Finally, Google delivers the search we BlackBerry users expected

Voice search in Google Mobile 3.3.38 [1]I still like to take my wife on dates. Call me old-fashioned, or just call me old. We sometimes only manage to get away on the spur-of-the-moment, and if we can get a table at one of our favorite places, we're lucky.

Anyway, in low-light situations, I can't exactly maintain whatever fleeting resemblance I may have had to a debonair man-on-the-town if I'm fidgeting with the BlackBerry's default browser trying to locate movie times. I could keep my cool if I could just say, "Movies," into the little speaker that comes as standard equipment with these new phones nowadays, and get a list.

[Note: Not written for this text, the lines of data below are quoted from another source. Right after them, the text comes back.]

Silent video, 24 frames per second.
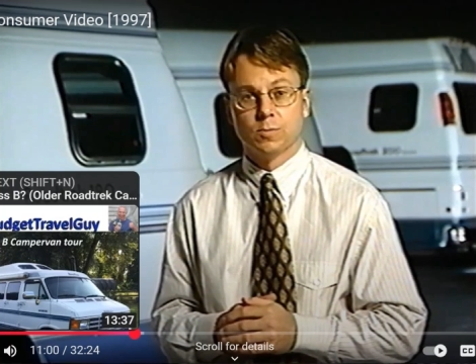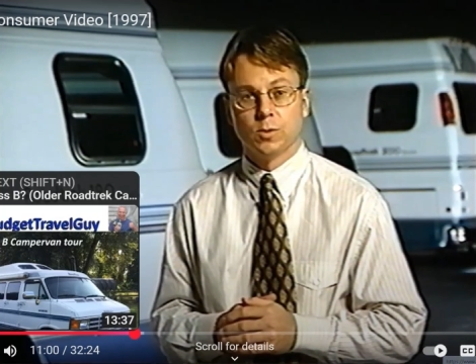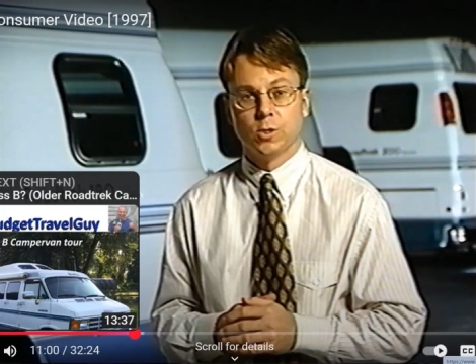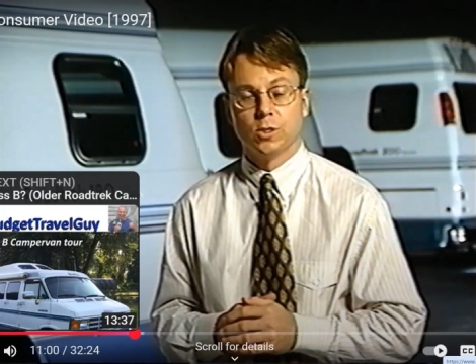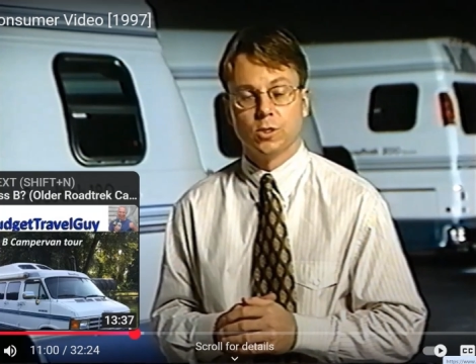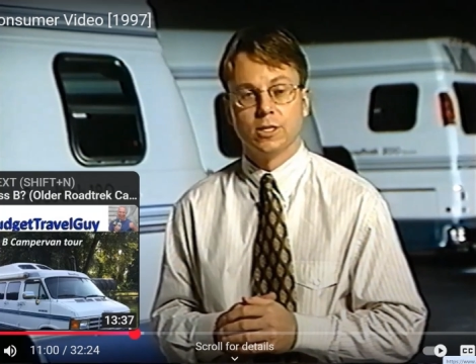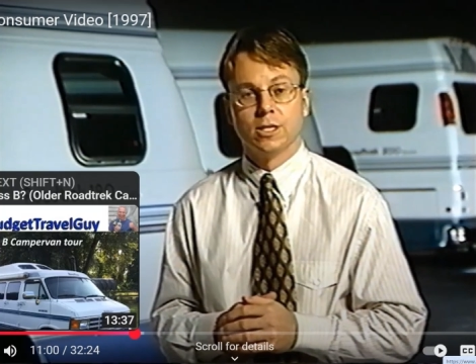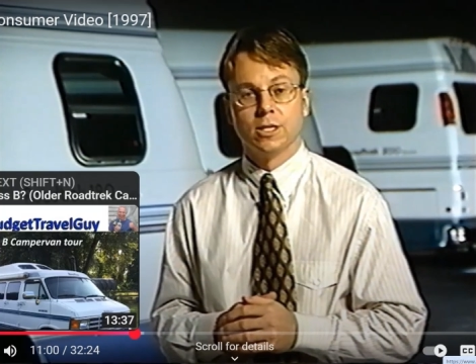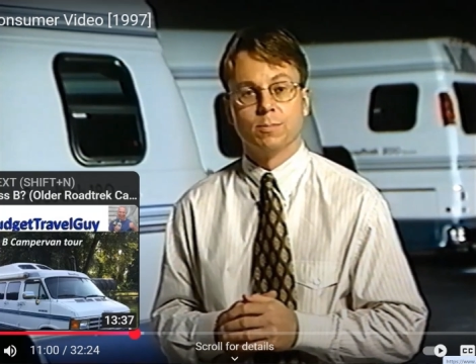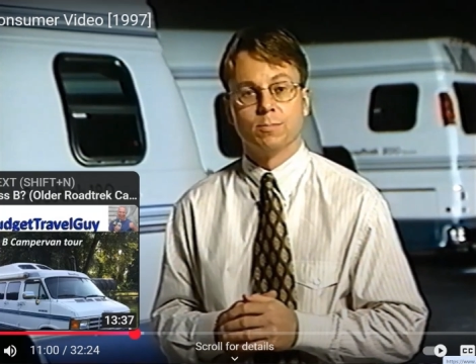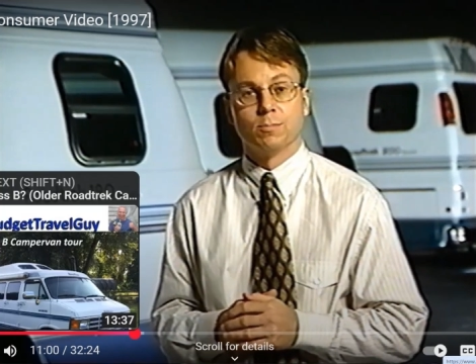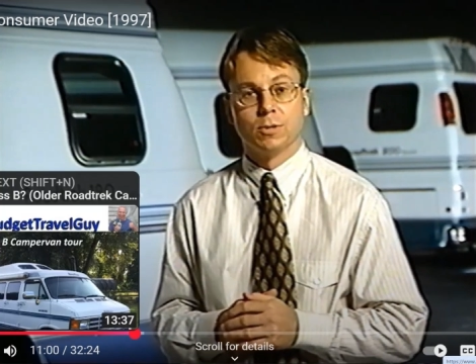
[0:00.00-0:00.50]
and
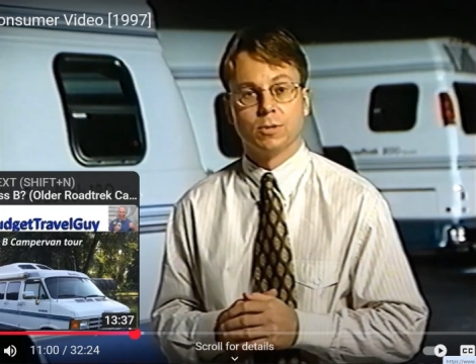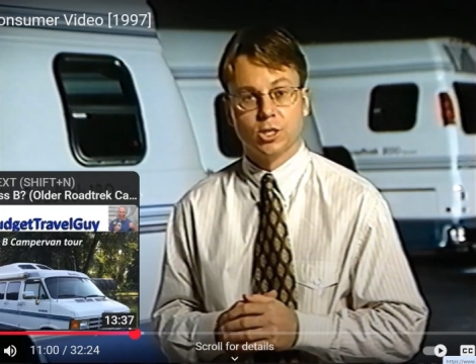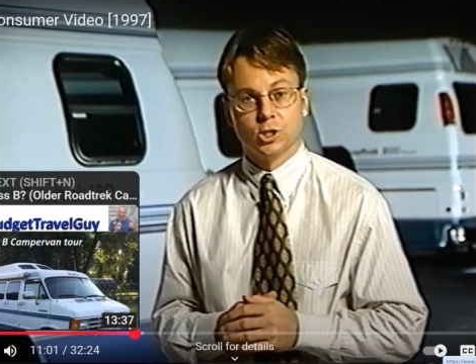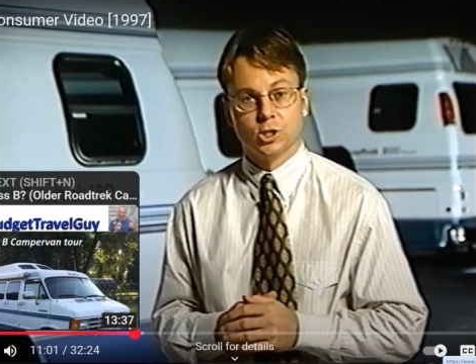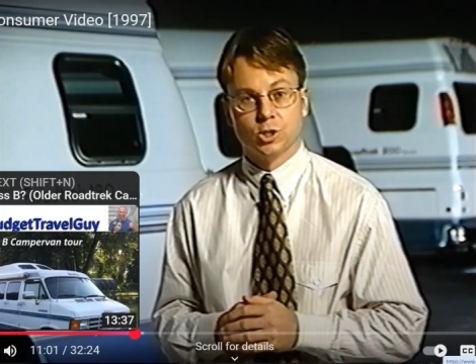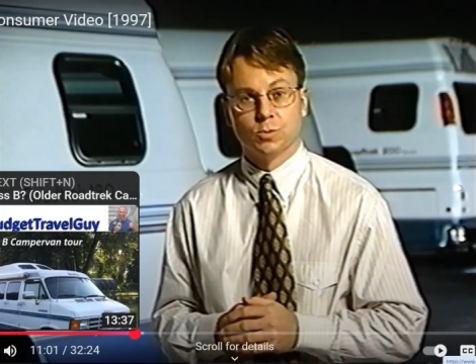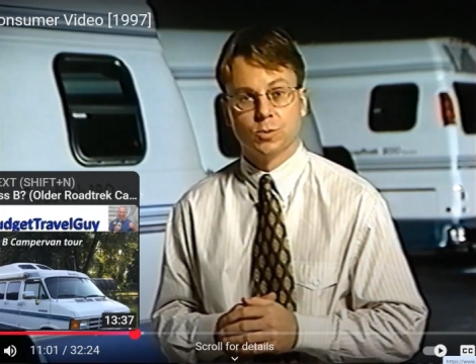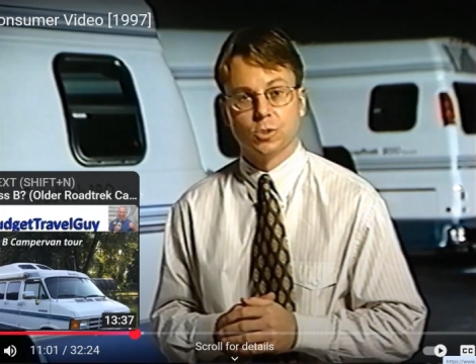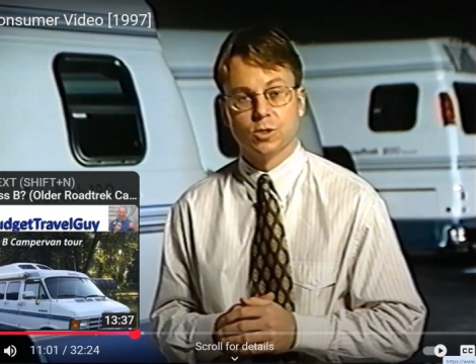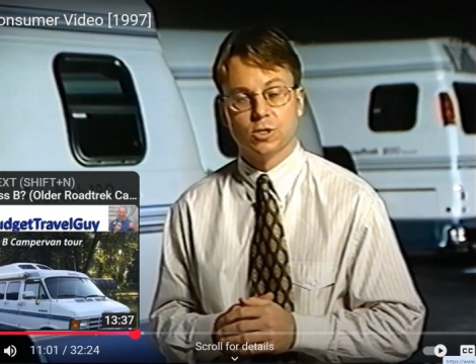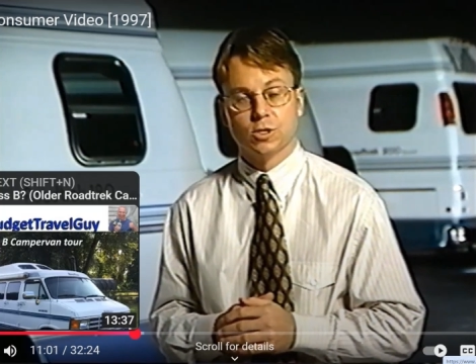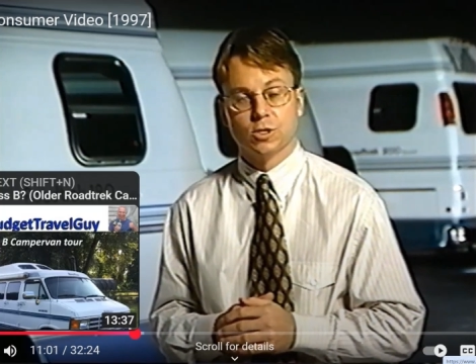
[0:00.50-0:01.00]
pleasurable
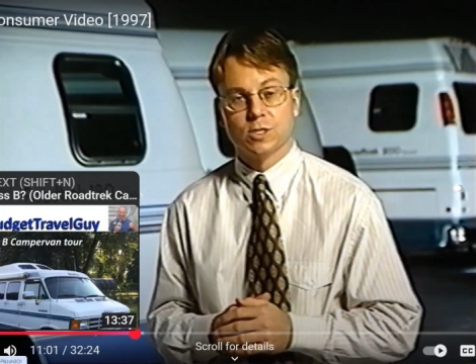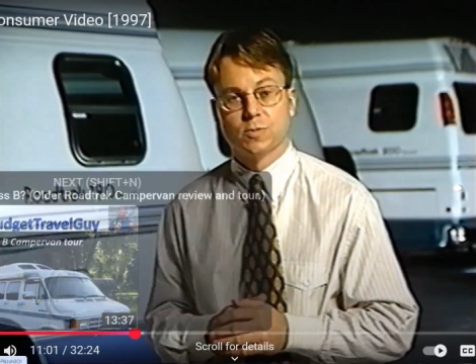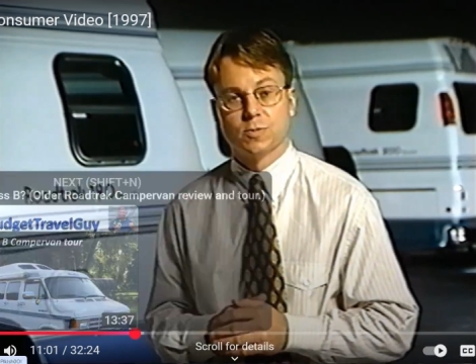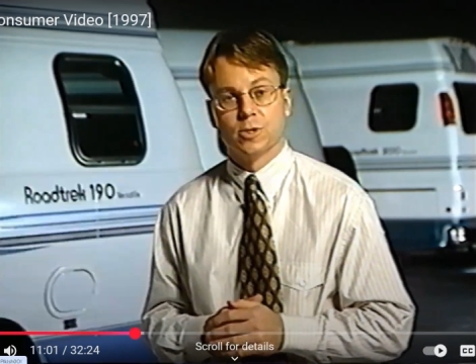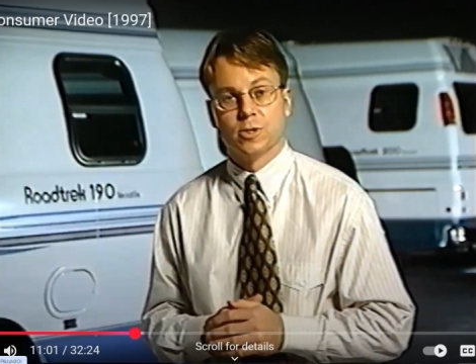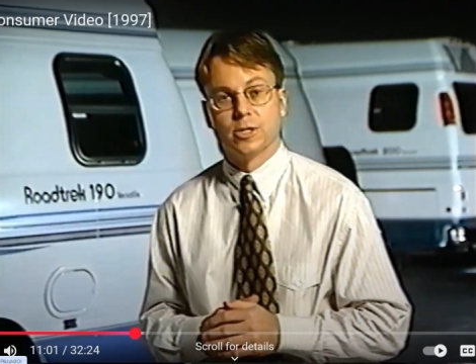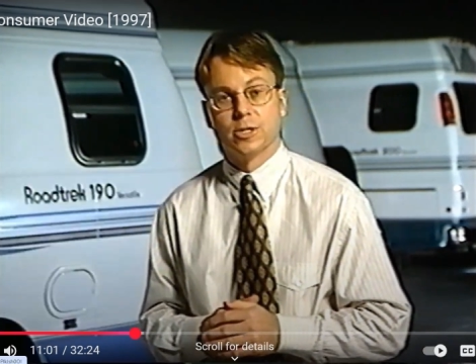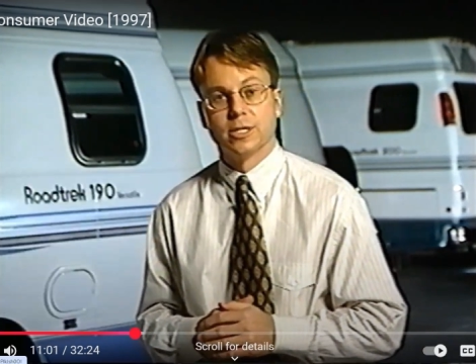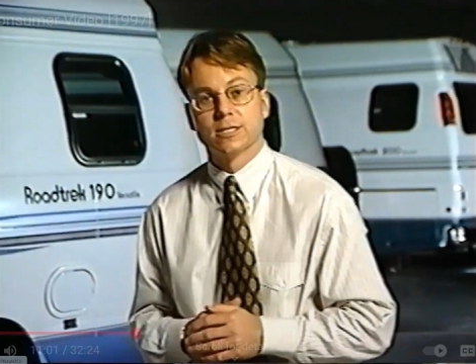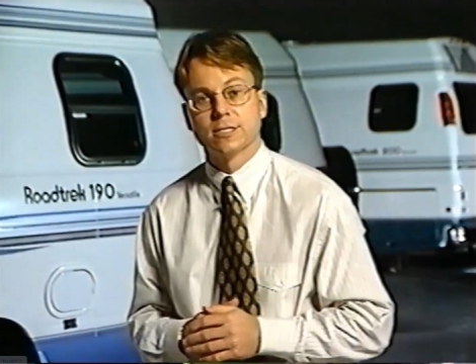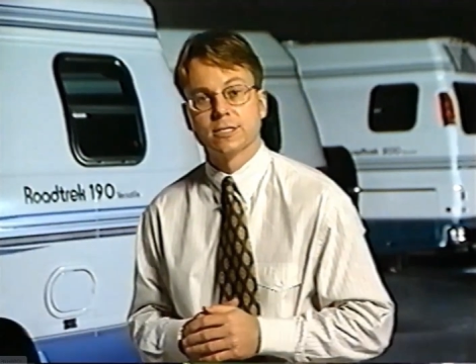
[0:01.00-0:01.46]
experience.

So in advance of several reclaimed hours I have to look forward to, thank you so very much, Google. Now I have available on my BlackBerry 8830 (which was the coolest handset of its day, for about three weeks straight) an application that's the latest upgrade to the Google Mobile App (actually a front end for the BlackBerry browser) that gives me a "push-to-talk" way of submitting queries to Google.

Now, Google didn't really need to upgrade its query response capability; everybody knows that if you type in "Indianapolis movies," you're going to get a link to showtimes right up front. All it needed to do is create a one-button method for processing voice queries without voice training beforehand, so every user (or at least, for now, every English-speaking user) can be recognized immediately.

As it turns out, we're getting pretty close to one button. The Google Mobile App is still a separate application, which you still select via its icon, but that's not difficult. After that, all you need to do is hold down the call button (which on BlackBerrys is the green receiver-handle button on the left) and speak.

I tend to speak very distinctly, which can either be a help or a hindrance; sometimes when trying to make an impression on my wife, my voice can give me less of a Sean Connery aura and more of a Neil Connery ambiance. That's not a problem for Google, or for anyone else who might agree that if all else fails, a future still awaits me as the voice-over for talking elevators.

Still, "Indianapolis" is a difficult word that even Microsoft's experiments with voice recognition fail to parse all the time. In my tests with Google's voice search, the system did not fail once to parse "Indianapolis." In several cases where I even tried to sound more like Sean Connery, the system was still able to correctly parse phrases such as "Indianapolis Ambrosia," which lead me directly to the listing for one of our favorite patio restaurants.

Now, try saying "Broad Ripple restaurants" three times fast. Broad Ripple is the "happening" part of the northeast quadrant of town, where you'll find the best places to eat and meet people, usually wearing Butler Bulldogs gear. That's another phrase that Google had zero problems with.
It's those made up words that are troublesome.

"Betanews" never really came through for poor Google. At different points, I got "beta vu" (the feeling that you've read this article before), "raiders news," and "feta cheese." It's at this point where one wishes one had certain keywords that Google could recognize as commands; this way, I could spell something that Google would most likely mutate: for example, "N-A-T-E M-O-O-K." (I could list some of the permutations Google made of that one, but I'd rather keep my job here, thank you.)

Even if Google's voice-sensitive servers fumble a few words now and then, the failure rate would probably never consume as much time as trying to find where Yahoo, for instance, moved the ZIP code input line for its movie search this week. It is fair to say that I am appreciating the benefits that iPhone users and others are getting from realistic Web page rendering; and although it's several steps forward, Opera Mini isn't yet a viable substitute. But if I have an application available to me that nullifies this functionality difference for situations where I really need it nullified, then I'm happy. If I can push a button and get something that leads me pretty much, if not precisely, in the direction I want to be headed, then I can finally be pleased with having a useful locator device in my shirt pocket.

It's important to note that this is not Google Voice for BlackBerry. Google Voice is an experimental feature for users of the company's Grand Central service, which is in beta right now, and which provides features such as centralized voice mail. Google Voice Search is an extension of Google Mobile App version 3.3.38, and suddenly, it seems Microsoft's branding problem is coming around to bite Google at last.

Whether I end up eventually using Google's centralized voice mail service, and submit to the travails of my personal files stored in some Web cloud, is an entirely different matter. For me, one of the true reasons for actually owning a smartphone in the first place has at last presented itself. Google Mobile App is downloadable through your handset at m.google.com.